Senior director of state chapters at APF Doug Griffin echoed many of Clapp’s sentiments, and he added that much of the fentanyl coming in from China is available for purchase online and is delivered through U.S. Mail. Additionally, Griffin stated that much of the fentanyl entering the Upper Valley comes from towns in Massachusetts like Lawrence and Lowell. He also said why the Upper Valley and New Hampshire, like many rural communities, are more vulnerable to the opioid epidemic because of their isolation.
“The Upper Valley suffers from a lack of resources, [and] the sparse population allows isolation by those using drugs,” Griffin said.
In the decades since the opioid crisis began, many individuals and organizations around the state have done work to mitigate harm. For example, the Dartmouth-Hitchock Medical Center’s HIV/HCV Resource Center runs three syringe service programs and offers fixed site programs in White River Junction and Springfield.
Advanced practice addiction nurse at DHMC Daisy Goodman runs a program that helps pregnant mothers deal with addiction throughout their pregnancy. According to Goodman, DHMC provides “wraparound services” so that these mothers may have their psychiatric needs met, as women with substance use disorders oftentimes also have co-occurring psychiatric needs. Goodman’s program provides childcare services while mothers are in treatment and helps mothers apply for subsidized housing.

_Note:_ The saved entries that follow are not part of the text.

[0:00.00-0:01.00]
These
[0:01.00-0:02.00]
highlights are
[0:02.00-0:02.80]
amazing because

According to Dr. Charles Brackett, a general internal medicine doctor at DHMC, another significant program is the New Hampshire Doorway program. The Doorway program helps people struggling with opioid use disorder access clean needles and also offers recovery services
According to Brackett, the program has expanded so that individuals are never more than eight miles from a Doorway.

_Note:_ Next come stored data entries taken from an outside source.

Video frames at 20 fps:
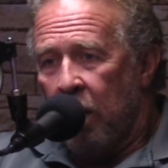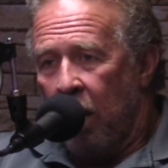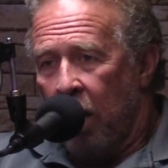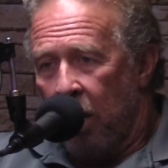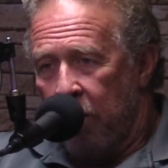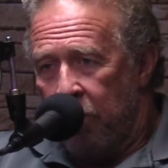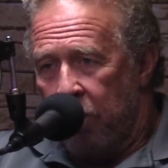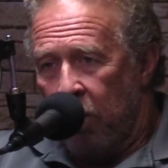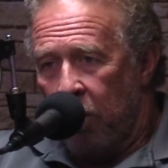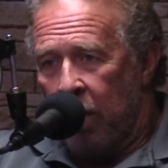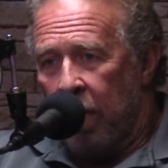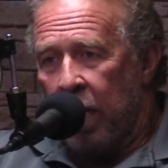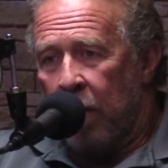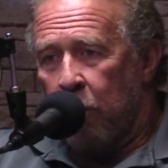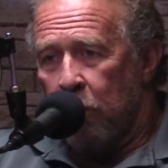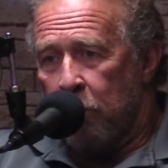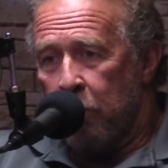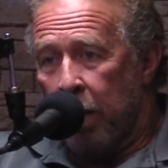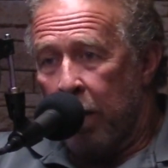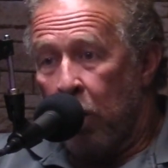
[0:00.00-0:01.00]
I felt like it
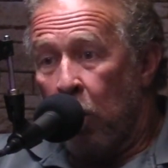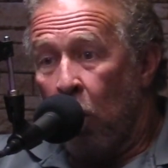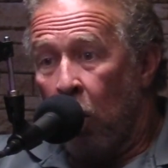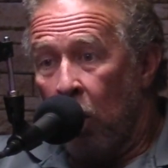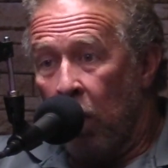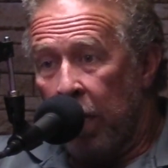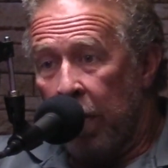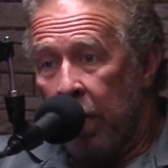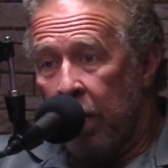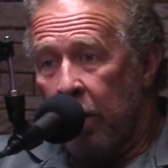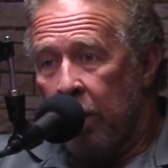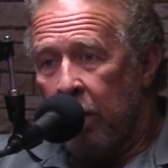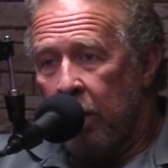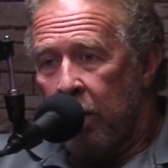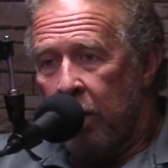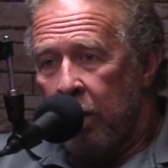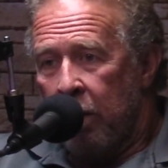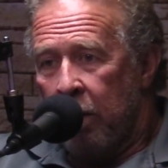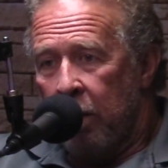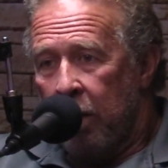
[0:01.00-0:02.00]
was my calling,
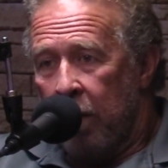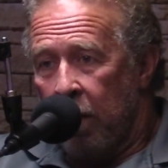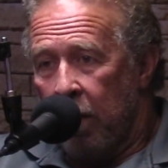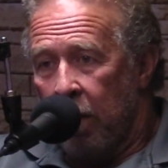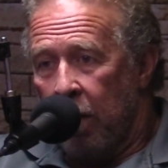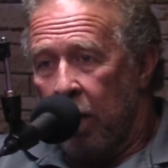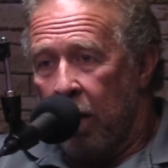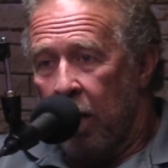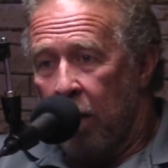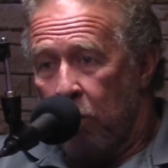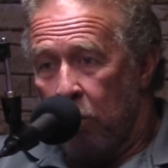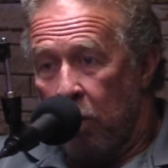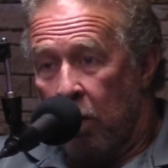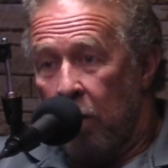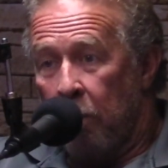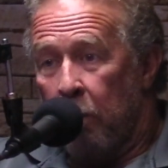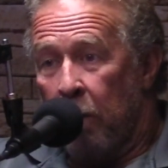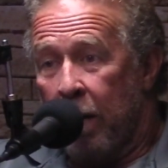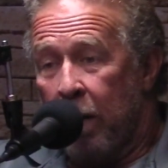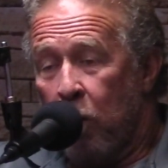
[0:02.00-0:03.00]
and
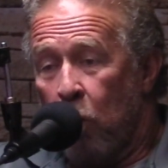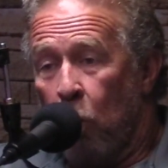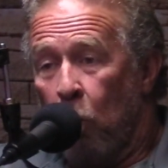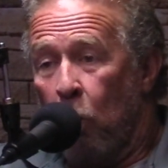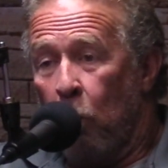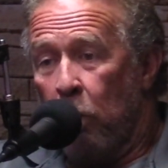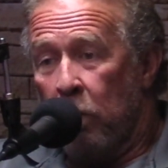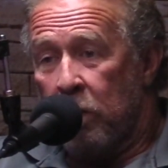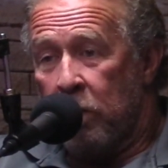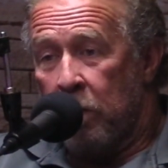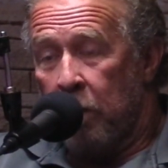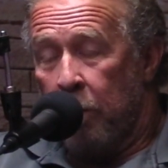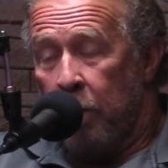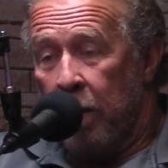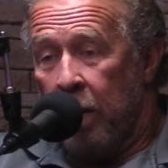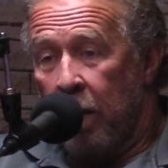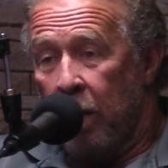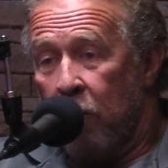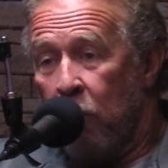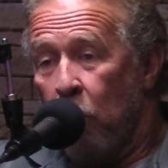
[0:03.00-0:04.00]
my goal was to
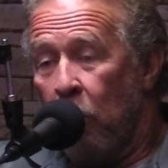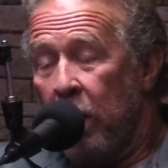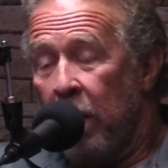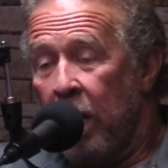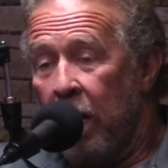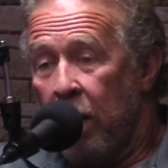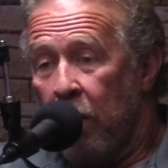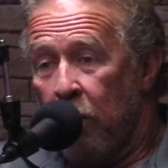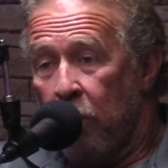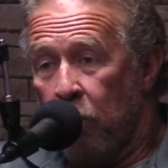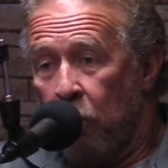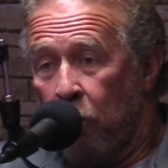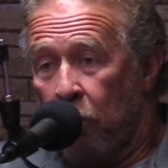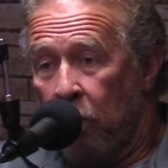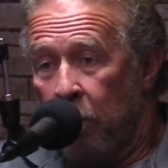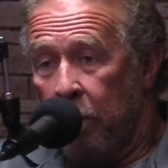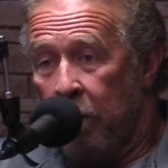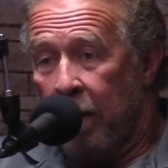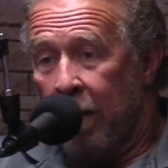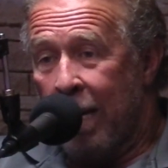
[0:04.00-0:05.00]
be, at 28 years old,
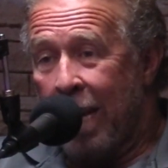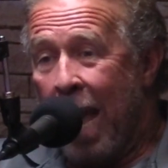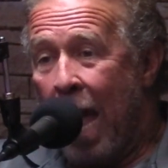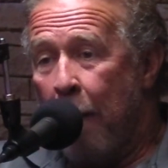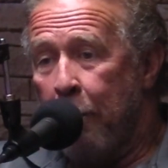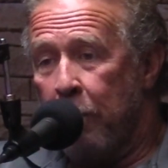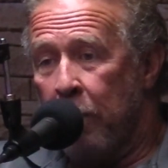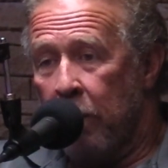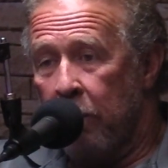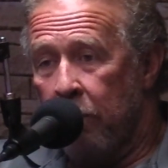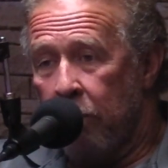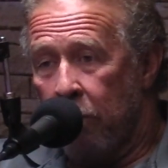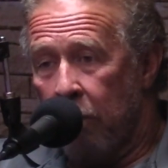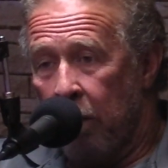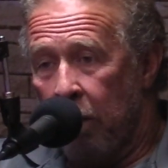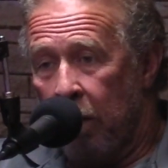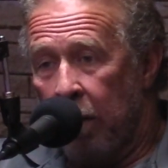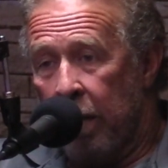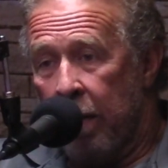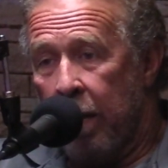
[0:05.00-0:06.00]
to be a captain for
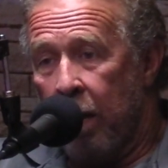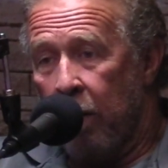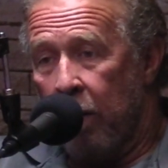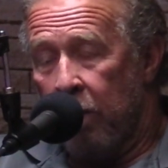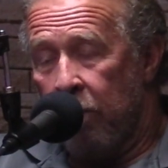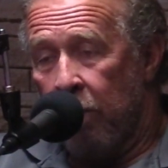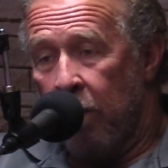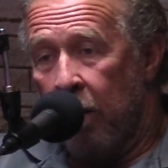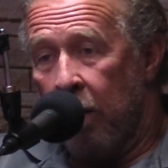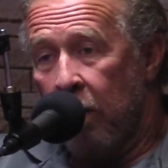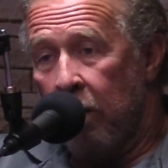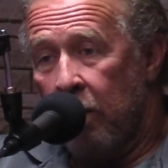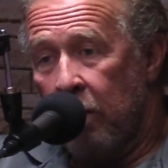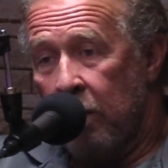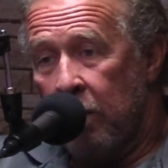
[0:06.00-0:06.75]
L.A. County Fire.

Although opioid deaths in New Hampshire are currently trending downward, Goodman said she feels that there is much more work left to be done locally, and looks forward to the expansion of addiction disorder support programs.

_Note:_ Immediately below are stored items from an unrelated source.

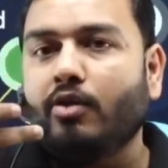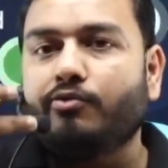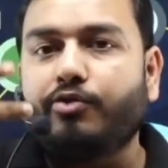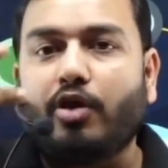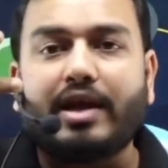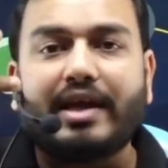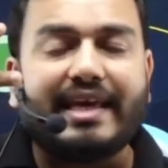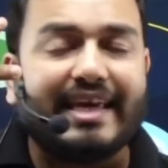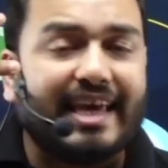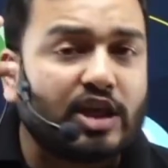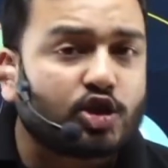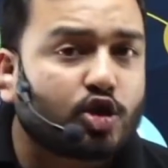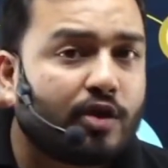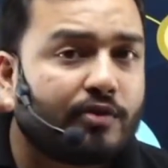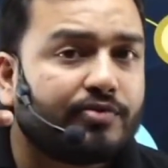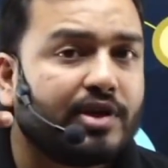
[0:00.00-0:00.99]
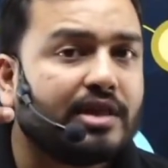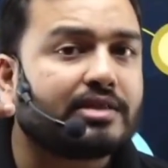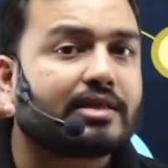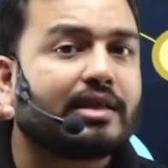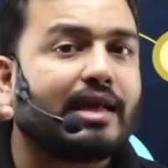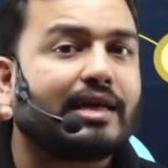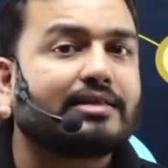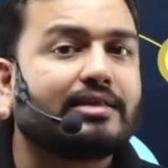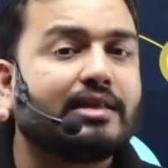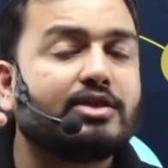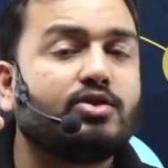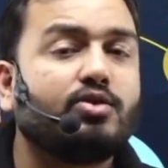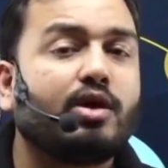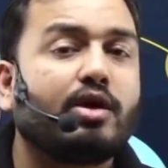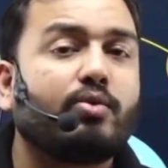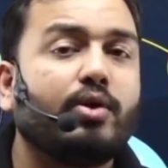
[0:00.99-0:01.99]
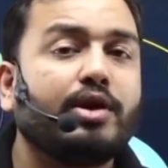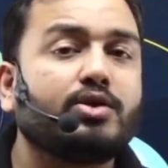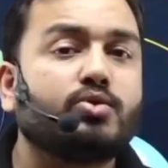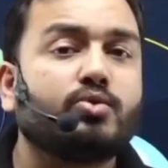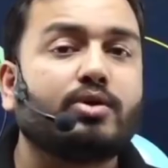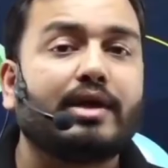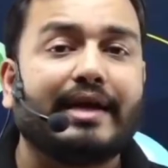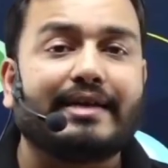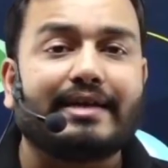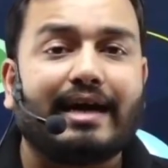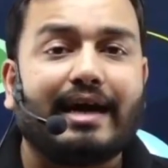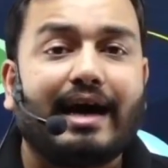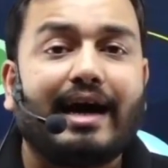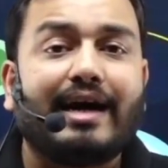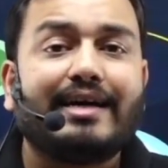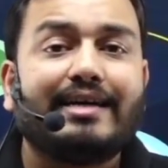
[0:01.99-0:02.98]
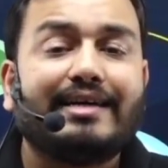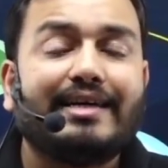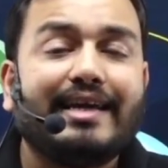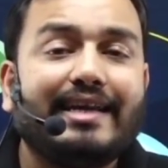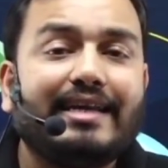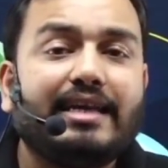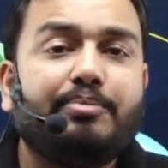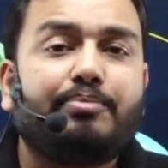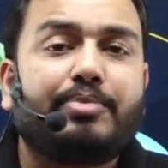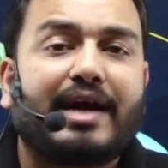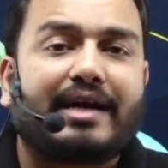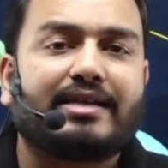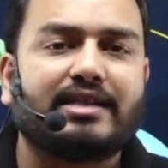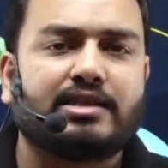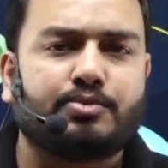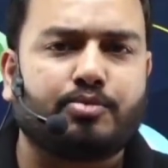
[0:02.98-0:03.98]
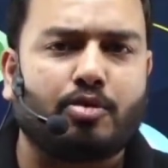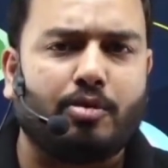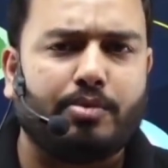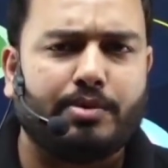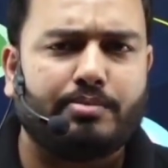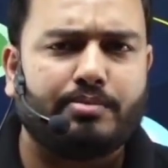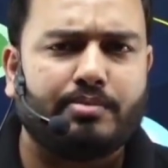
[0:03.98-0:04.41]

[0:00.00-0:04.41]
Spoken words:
For each of these classes, you are going to get a daily practice problem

“We need ethics as a society and as a community, as the Upper Valley,” Goodman said. “But think about this really as a community issue. It’s not about suicide. We, as a community, need to wrap our arms around families and say, ‘What happened to you? What do you need? How can we help to develop the services that are needed right here in the Upper Valley for our families?’”
Correction appended (March 5, 2020): This article originally stated the DHMC offers a needle exchange service called Project 439 in Lebanon, but Project 439 is no longer active. This article also referred to a “recovery clinic” known as “Recover.” However, syringe service programs are not recovery clinics. The online version of this article has been updated to more accurately reflect the state of services offered.